In diabetic animal models, high plasma/tissue levels of methylglyoxal (MG) are implicated in atherosclerosis. N‑acetylcysteine (NAC) is a cysteine prodrug that replenishes intracellular glutathione (GSH) levels, which can increase the elimination of MG in diabetes mellitus (DM). The present study investigated the anti‑atherosclerotic role of NAC in DM and aimed to determine whether the mechanism involved GSH‑dependent MG elimination in the aorta. Apolipoprotein‑E knockdown ( ) mice injected with streptozotocin for 5 days exhibited enhanced atherosclerotic plaque size in the aortic root; notably, a high‑lipid diet aggravated this alteration.

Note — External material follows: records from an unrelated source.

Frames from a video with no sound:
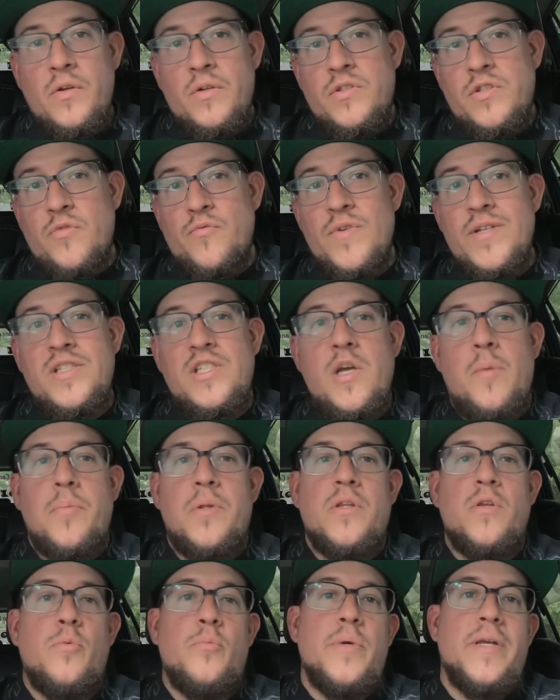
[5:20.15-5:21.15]
to reach up a
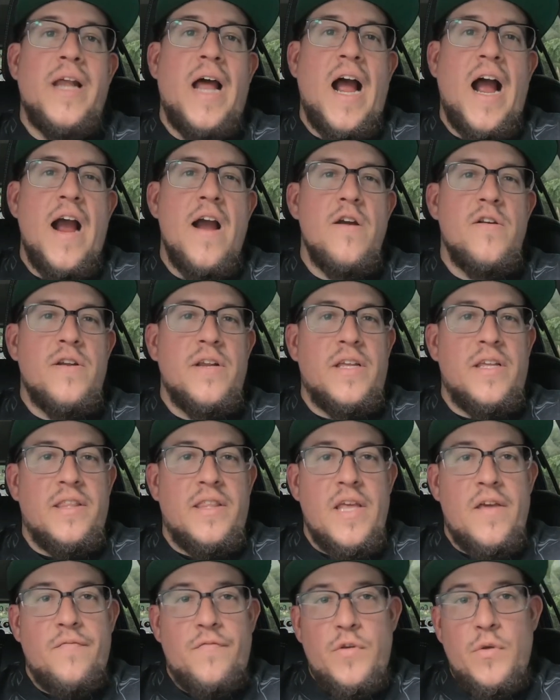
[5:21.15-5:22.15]
little bit higher to get
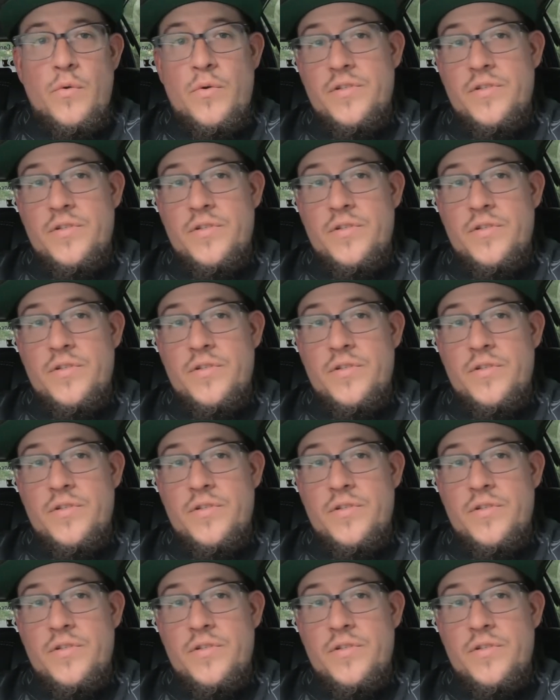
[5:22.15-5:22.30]
that view,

NAC treatment in the drinking water for 12 weeks decreased the size of the atherosclerotic lesion, which was associated with a reduction in MG‑dicarbonyl stress and oxidative stress, as indicated by decreased serum malondialdehyde levels, and increased superoxide dismutase‑1 and glutathione peroxidase‑1 levels in the diabetic aorta. Endothelial damage was also corrected by NAC, as indicated by an increase in the expression levels of phosphorylated (p‑)Akt and p‑endothelial nitric oxide synthase (eNOS) in the aorta, as well as nitric oxide (NO) in the serum. In addition, MG‑treated human umbilical vein endothelial cells (HUVECs) exhibited increased reactive oxygen species and decreased antioxidant enzyme expression levels. NAC treatment corrected the alteration in HUVECs induced by MG, whereas the protective role of NAC was blocked via inhibition of GSH. These findings indicated that the diabetic aorta was more susceptible to atherosclerotic lesions compared with non‑diabetic mice. Furthermore, NAC may offer protection against atherosclerotic development in DM by altering aortic and systemic responses via correcting GSH‑dependent MG elimination, leading to decreased oxidative stress and restoration of the p‑Akt/p‑eNOS pathway in the aorta.